Key barriers to improvement

The barriers identified are organised by:

  • the nature of change initiatives, including the strength of the evidence base, fit within existing context and complexity of the changes involved;
  • the individuals involved, including skills, attitudes, clarity of roles, resources and prioritisation;
  • organisational factors, including engagement, leadership, focus, information and timing;
  • and system factors, including stability, policy context, fragmentation, incentives and relationships.

There are a number of examples from studies which add some insight. Barriers are also categorised by the stage of the change or improvement programme at which they become evident: design, delivery or dissemination.

Some barriers run throughout programmes, from design to dissemination: management skills; lack of time allocated; insufficient use of data and information; lack of financial resources; and the impact of policy, regulation and NHS culture.

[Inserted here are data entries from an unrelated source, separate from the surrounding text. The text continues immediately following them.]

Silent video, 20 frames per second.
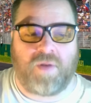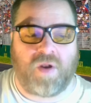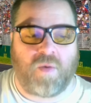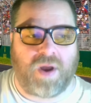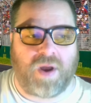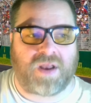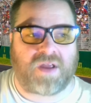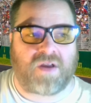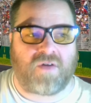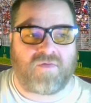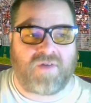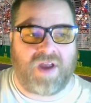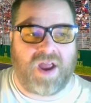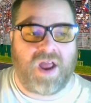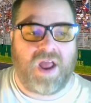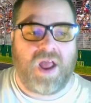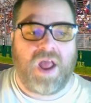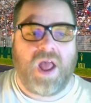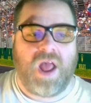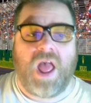One career.
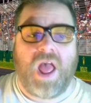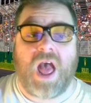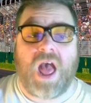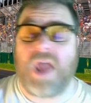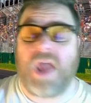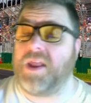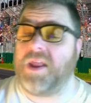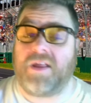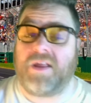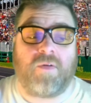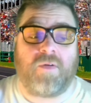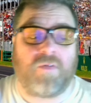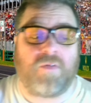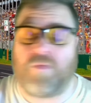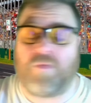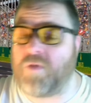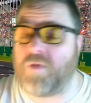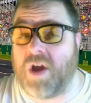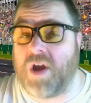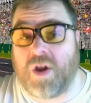And he
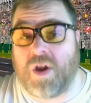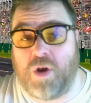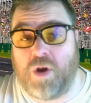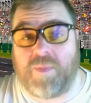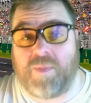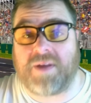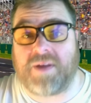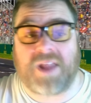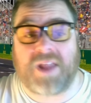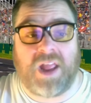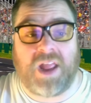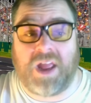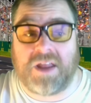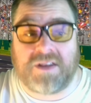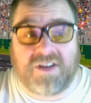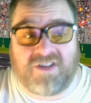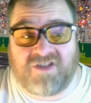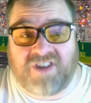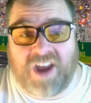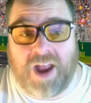concluded by saying, it's
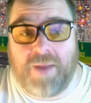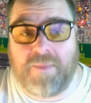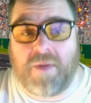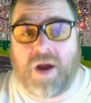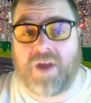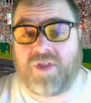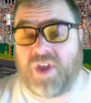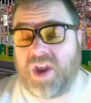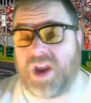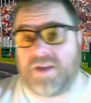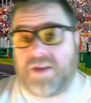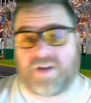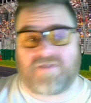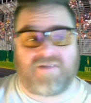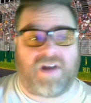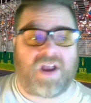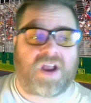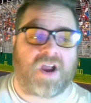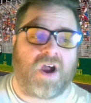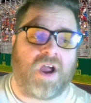a shame. I think he's a
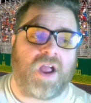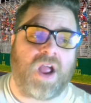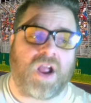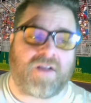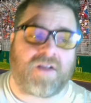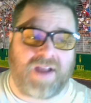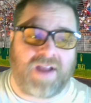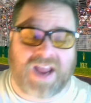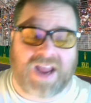great guy, a great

There is an emphasis on system-wide issues, particularly relevant as we move towards more integrated and collaborative models of care. There is also an acknowledgement of context – the author of the scan has deliberately avoided prioritising barriers as the impact will depend on local factors and configurations.

Organisational culture is key, including the skills and attitudes of those involved

Organisational culture is key, including the skills and attitudes of those involved

No excuses

Importantly, the scan recognises the risk that the barriers listed are used as excuses for poor implementation.

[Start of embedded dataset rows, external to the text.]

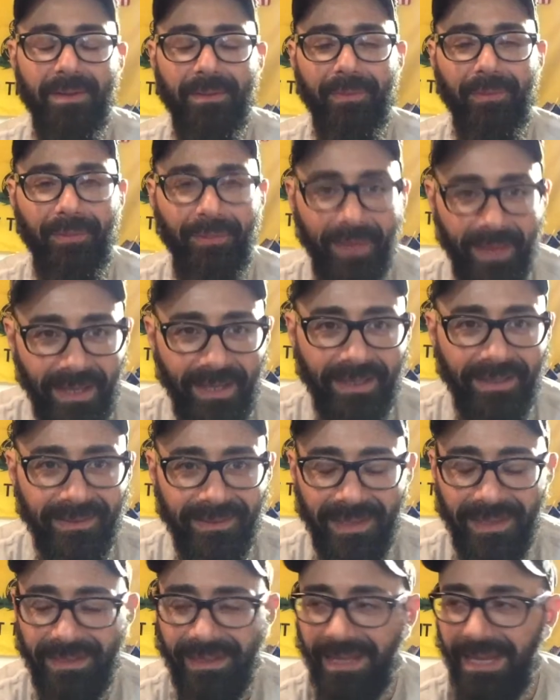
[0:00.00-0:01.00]
a thing
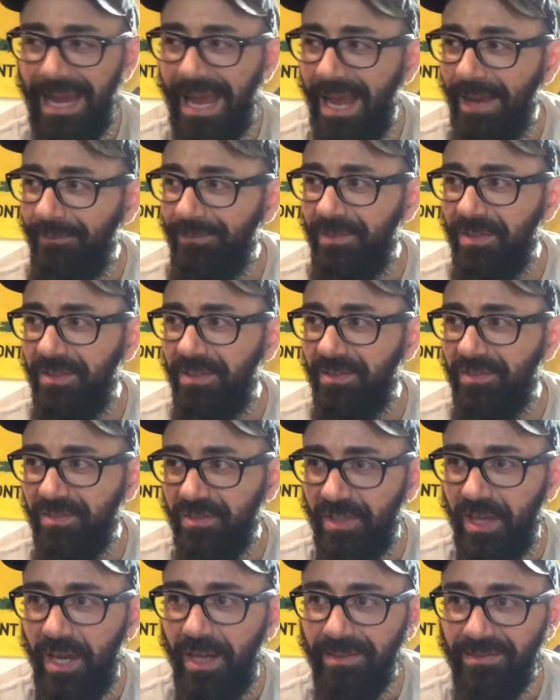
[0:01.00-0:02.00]
that they have to
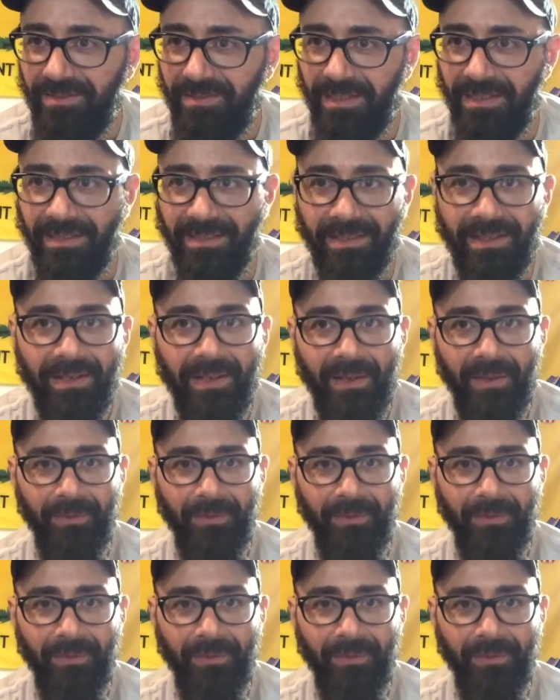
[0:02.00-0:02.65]
discuss and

By openly stating potential barriers, the scan should help change managers identify relevant barriers and develop mitigating strategies, just as they do for risk management.

By recognising the potential barriers to improvement, the scan helps commissioners identify and manage barriers - but it should not be seen as a list of possible excuses should the improvement fail!

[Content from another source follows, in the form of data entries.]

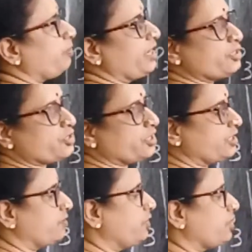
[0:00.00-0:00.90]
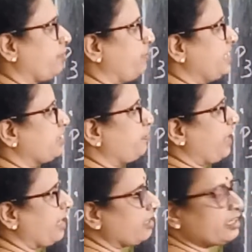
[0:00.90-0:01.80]
plane sheets which are placed
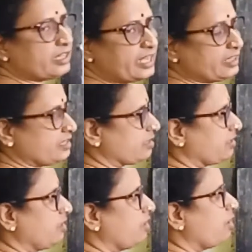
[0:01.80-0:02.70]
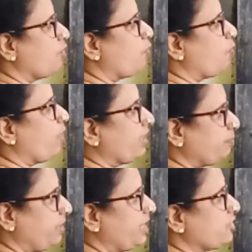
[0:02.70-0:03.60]
parallel like this.
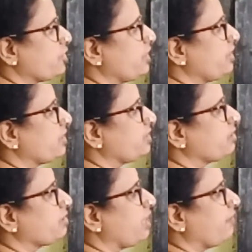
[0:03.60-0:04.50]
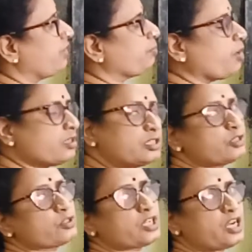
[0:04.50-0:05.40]
One plane sheet is having
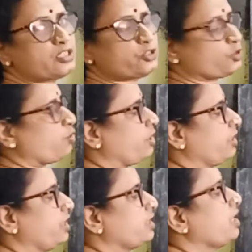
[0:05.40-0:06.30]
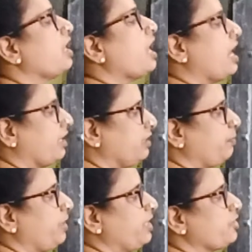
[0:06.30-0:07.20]
positive charge stored in it,
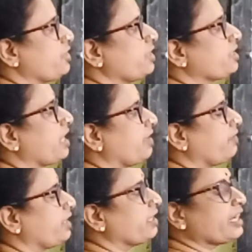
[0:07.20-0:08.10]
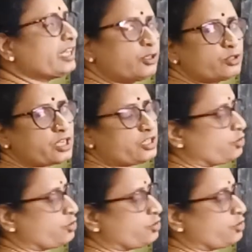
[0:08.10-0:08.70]
another plane sheet having negative charge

By recognising the potential barriers to improvement, the scan helps commissioners identify and manage barriers – but it should not be seen as a list of possible excuses should the improvement fail!

Critical success factors

The Health Foundation have also published an analysis report, Constructive comfort: accelerating change in the NHS, which uses the evidence scan as a key source.  The report provides more of a national focus and will be an interesting reading for change managers and improvement leads.


There are probably going to be few surprises in the list of barriers – commissioners involved in large change programmes will be familiar, sometimes painfully, with many of those listed.

However, the concise summary of barriers, organised by the level where and time when they may occur, could provide a useful framework for programme/improvement teams to instigate discussions about barriers in relation to local contexts.

Not all of the barriers will be within a commissioner’s control, particularly those relating to stability and organisational structures of the NHS.

However, there are some actions which can be taken to address known barriers – here are some questions which commissioners may wish to consider:

  • Is there a shared vision for the change across all stakeholders?
  • Have the relevant specialist and professional groups been involved in design?
  • How are the risks of trying something new being mitigated?
  • What skills and experience do our staff have and need?
  • How realistic are the expectations of how quickly change can be achieved?
  • How are we embedding this change into normal practice?
  • How are we encouraging an improvement mindset in our organisation, so that it is seen as part of day to day practice?
  • How are we keeping up to date with new evidence and innovations?
  • How well equipped are we to use information and data effectively?
  • How are we communicating this change to our teams?
breaking through barrier

By recognising barriers relevant to their own context, commissioners can develop strategies to mitigate their impact.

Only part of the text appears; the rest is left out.